## Description of the task
Print each entry precisely; exclude the pictures.

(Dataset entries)

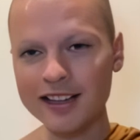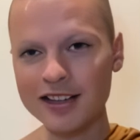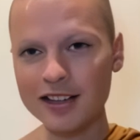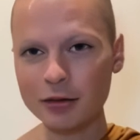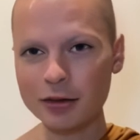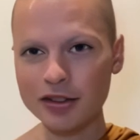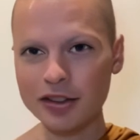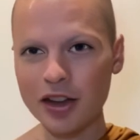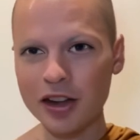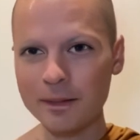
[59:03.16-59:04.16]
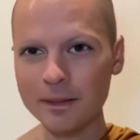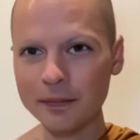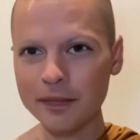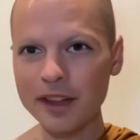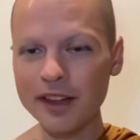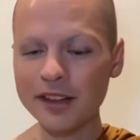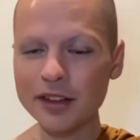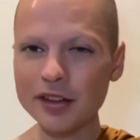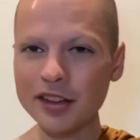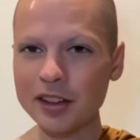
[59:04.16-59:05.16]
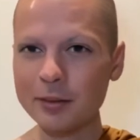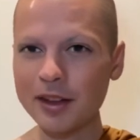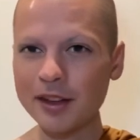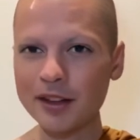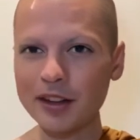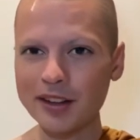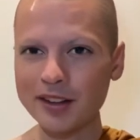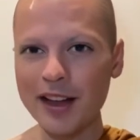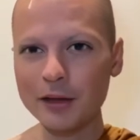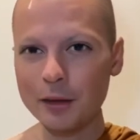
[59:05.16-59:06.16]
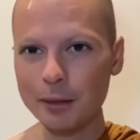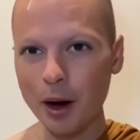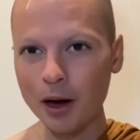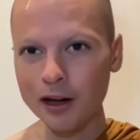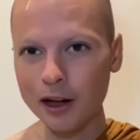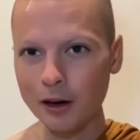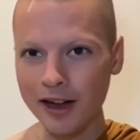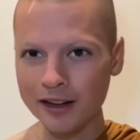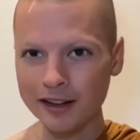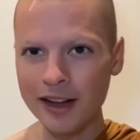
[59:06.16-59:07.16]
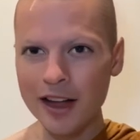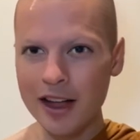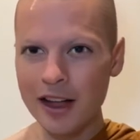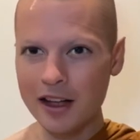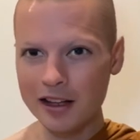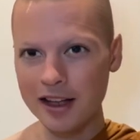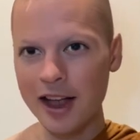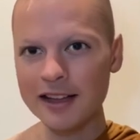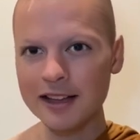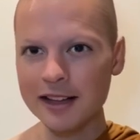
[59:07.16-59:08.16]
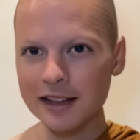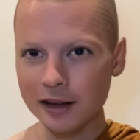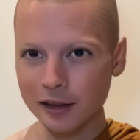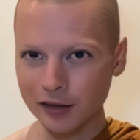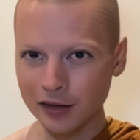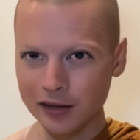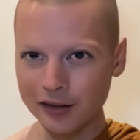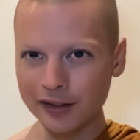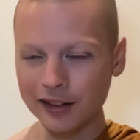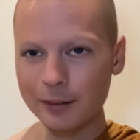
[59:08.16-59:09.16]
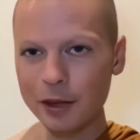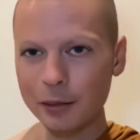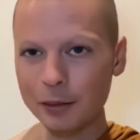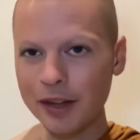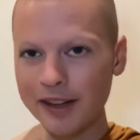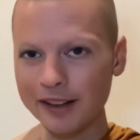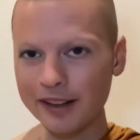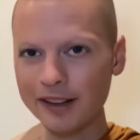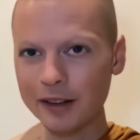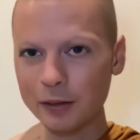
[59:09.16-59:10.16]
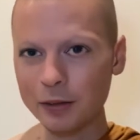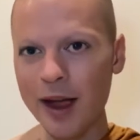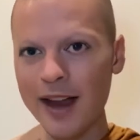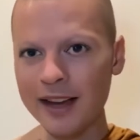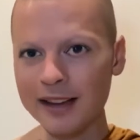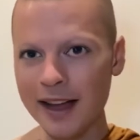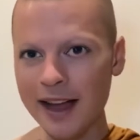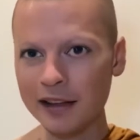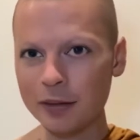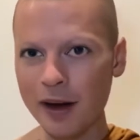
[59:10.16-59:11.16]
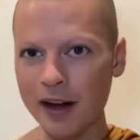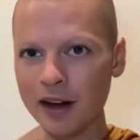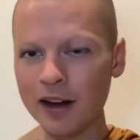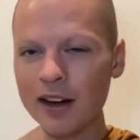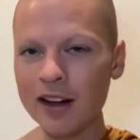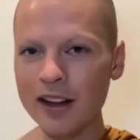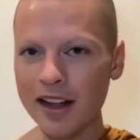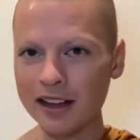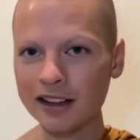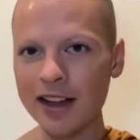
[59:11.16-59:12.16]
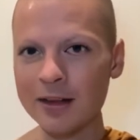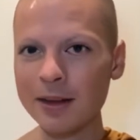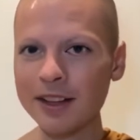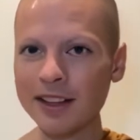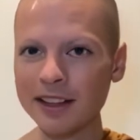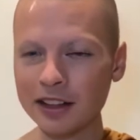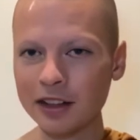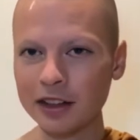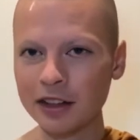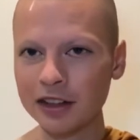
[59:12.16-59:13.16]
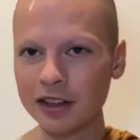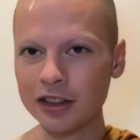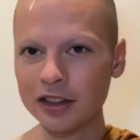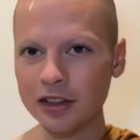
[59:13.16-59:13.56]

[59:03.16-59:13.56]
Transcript: teaching, which um, is interesting to me, is, is that of the bardo and the idea that there's this liminal place right at death where enlightenment can occur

## Task response
[59:03.16-59:04.16]
[59:04.16-59:05.16]
[59:05.16-59:06.16]
[59:06.16-59:07.16]
[59:07.16-59:08.16]
[59:08.16-59:09.16]
[59:09.16-59:10.16]
[59:10.16-59:11.16]
[59:11.16-59:12.16]
[59:12.16-59:13.16]
[59:13.16-59:13.56]

[59:03.16-59:13.56]
Transcript: teaching, which um, is interesting to me, is, is that of the bardo and the idea that there's this liminal place right at death where enlightenment can occur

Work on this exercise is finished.